▶ [WHAT TO DO] What you give must be exactly the lines of the material from the first through the line that contains "[0:12.80-0:13.20]", inclusive, and no others.
───── GIVEN RECORDS
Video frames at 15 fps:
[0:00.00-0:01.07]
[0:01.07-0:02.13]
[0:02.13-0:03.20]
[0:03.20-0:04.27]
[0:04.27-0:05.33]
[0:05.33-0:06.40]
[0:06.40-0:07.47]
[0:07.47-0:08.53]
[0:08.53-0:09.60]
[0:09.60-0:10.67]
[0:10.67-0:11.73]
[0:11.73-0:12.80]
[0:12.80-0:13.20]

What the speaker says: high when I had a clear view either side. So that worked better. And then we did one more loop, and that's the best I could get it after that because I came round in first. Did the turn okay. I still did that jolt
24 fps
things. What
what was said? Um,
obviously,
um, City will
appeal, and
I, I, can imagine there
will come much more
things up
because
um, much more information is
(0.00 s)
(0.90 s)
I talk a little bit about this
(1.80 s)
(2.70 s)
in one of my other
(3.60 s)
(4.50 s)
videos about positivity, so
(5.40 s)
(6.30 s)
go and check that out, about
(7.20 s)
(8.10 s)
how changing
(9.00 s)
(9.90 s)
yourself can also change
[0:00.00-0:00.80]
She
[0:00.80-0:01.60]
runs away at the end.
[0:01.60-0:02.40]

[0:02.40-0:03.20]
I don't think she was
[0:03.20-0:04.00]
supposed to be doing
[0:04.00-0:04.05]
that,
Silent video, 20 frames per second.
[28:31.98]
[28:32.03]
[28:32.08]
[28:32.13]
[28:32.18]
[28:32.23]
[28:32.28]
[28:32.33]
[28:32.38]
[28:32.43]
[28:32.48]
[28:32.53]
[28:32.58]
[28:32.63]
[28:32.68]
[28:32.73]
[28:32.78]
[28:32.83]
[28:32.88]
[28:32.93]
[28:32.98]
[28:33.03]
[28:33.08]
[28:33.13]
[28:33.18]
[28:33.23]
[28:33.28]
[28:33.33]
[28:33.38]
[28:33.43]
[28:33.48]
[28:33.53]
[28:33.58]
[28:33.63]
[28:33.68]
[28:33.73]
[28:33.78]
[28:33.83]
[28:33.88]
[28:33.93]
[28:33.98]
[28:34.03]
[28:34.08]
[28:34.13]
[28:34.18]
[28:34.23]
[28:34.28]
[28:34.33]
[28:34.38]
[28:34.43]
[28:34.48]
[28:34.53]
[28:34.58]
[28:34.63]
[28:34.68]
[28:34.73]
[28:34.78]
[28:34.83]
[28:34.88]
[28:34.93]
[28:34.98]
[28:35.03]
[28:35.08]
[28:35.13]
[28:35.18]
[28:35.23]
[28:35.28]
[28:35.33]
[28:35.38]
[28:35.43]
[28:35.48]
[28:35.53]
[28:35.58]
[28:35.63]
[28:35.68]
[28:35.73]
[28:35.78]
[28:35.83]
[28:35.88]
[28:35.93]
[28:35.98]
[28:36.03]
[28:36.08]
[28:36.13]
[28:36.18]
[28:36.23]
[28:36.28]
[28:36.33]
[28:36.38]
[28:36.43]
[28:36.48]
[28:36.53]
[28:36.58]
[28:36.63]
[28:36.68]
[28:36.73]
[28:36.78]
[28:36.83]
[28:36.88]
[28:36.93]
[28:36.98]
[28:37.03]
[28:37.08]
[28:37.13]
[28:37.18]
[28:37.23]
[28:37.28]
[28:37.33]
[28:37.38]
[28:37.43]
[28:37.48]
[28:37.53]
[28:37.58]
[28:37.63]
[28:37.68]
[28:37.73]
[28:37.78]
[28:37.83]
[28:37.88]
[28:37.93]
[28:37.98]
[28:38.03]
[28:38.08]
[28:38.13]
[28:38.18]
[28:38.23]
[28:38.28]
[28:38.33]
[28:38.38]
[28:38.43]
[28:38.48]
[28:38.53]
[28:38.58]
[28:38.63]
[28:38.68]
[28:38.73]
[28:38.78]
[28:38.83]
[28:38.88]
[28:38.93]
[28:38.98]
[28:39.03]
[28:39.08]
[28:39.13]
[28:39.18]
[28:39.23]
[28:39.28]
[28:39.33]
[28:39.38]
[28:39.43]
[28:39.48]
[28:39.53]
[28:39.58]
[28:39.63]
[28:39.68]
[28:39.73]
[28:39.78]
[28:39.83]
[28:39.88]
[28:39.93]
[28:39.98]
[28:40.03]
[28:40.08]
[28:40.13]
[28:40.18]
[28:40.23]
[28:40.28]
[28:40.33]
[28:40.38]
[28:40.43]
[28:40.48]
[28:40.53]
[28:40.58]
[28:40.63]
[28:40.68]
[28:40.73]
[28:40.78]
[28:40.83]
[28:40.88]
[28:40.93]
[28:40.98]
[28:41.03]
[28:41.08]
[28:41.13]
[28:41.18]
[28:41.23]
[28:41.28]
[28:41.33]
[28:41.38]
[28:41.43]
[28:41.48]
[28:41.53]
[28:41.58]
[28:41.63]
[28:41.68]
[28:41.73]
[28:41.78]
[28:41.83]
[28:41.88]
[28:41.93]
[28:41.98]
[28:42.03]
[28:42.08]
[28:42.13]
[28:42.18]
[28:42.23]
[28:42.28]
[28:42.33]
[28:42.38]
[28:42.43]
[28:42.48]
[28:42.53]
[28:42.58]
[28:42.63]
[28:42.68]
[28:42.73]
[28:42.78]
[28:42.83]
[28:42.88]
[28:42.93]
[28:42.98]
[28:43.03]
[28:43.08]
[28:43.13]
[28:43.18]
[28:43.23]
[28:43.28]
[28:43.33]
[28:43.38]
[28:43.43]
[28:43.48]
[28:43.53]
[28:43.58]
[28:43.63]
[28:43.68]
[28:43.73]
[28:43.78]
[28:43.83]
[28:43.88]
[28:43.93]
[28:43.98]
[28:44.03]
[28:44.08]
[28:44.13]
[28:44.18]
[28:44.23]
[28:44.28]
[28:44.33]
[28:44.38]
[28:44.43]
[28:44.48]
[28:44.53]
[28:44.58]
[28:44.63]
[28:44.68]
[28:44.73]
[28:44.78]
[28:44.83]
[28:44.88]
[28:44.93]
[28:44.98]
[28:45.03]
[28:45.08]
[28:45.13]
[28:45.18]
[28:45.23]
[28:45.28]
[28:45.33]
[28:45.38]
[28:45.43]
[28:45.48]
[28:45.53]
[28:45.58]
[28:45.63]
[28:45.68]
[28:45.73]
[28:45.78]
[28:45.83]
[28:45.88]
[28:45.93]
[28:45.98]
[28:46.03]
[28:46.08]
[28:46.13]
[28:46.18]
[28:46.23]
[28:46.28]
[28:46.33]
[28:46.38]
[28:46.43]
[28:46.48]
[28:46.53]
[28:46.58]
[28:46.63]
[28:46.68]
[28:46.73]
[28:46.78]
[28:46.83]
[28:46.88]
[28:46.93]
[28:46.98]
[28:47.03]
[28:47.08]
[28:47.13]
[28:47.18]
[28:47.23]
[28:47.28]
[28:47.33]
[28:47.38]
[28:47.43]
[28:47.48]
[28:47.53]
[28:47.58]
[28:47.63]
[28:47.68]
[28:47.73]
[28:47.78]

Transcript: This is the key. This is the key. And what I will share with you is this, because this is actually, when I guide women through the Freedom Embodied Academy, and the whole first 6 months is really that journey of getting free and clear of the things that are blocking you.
──────────
▶ [EXPECTED ANSWER]
Video frames at 15 fps:
[0:00.00-0:01.07]
[0:01.07-0:02.13]
[0:02.13-0:03.20]
[0:03.20-0:04.27]
[0:04.27-0:05.33]
[0:05.33-0:06.40]
[0:06.40-0:07.47]
[0:07.47-0:08.53]
[0:08.53-0:09.60]
[0:09.60-0:10.67]
[0:10.67-0:11.73]
[0:11.73-0:12.80]
[0:12.80-0:13.20]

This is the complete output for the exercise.